→ Your objective:
Output each entry below as it stands, leaving out every picture.

========================================

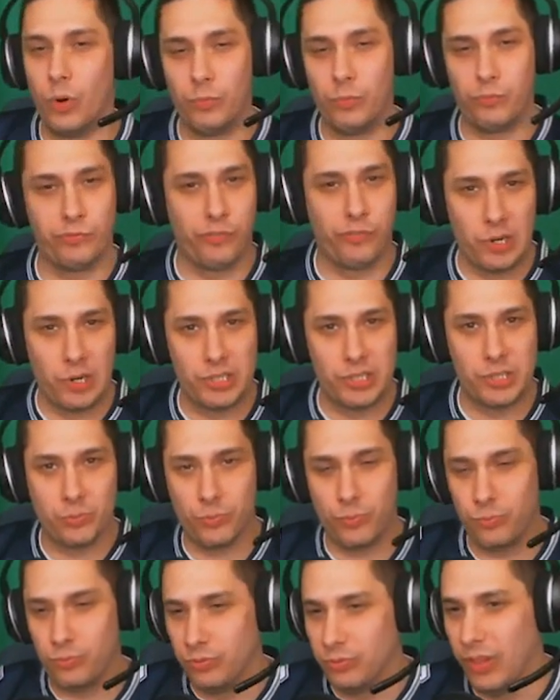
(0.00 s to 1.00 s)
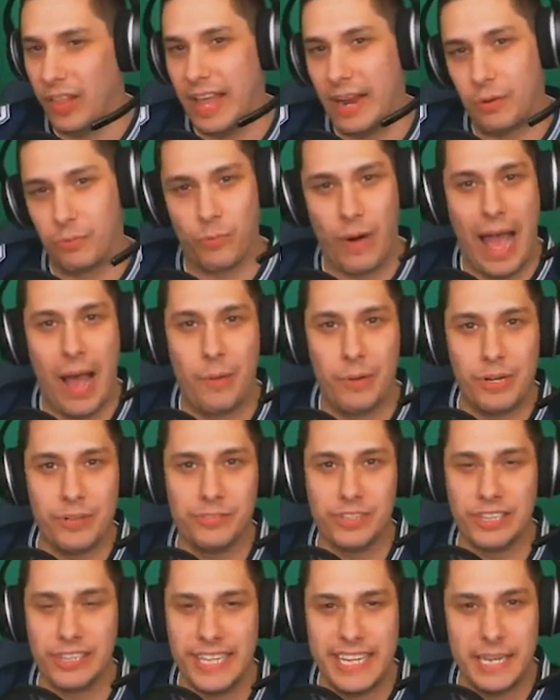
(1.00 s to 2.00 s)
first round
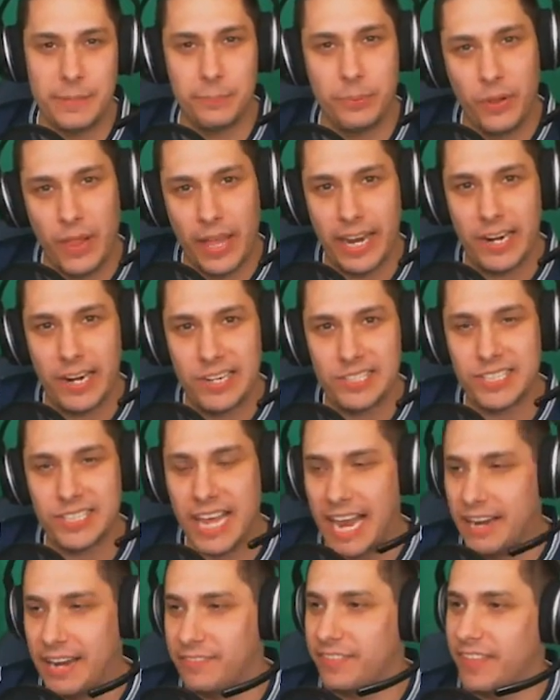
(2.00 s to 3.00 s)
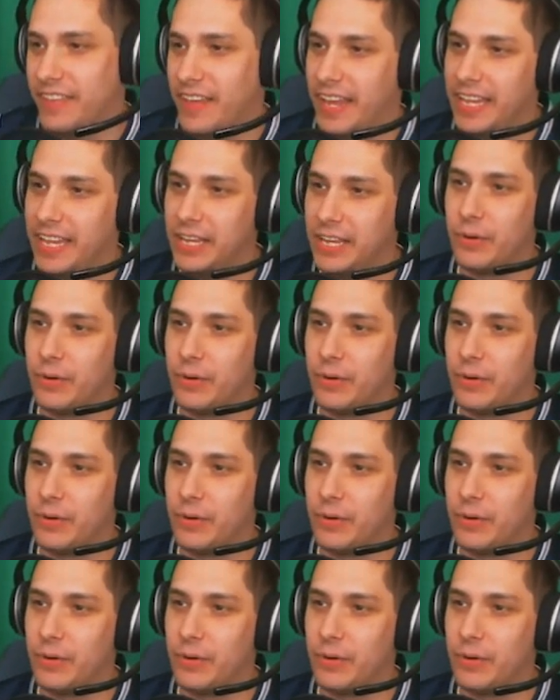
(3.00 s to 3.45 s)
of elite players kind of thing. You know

========================================

→ Reply:
(0.00 s to 1.00 s)
(1.00 s to 2.00 s)
first round
(2.00 s to 3.00 s)
(3.00 s to 3.45 s)
of elite players kind of thing. You know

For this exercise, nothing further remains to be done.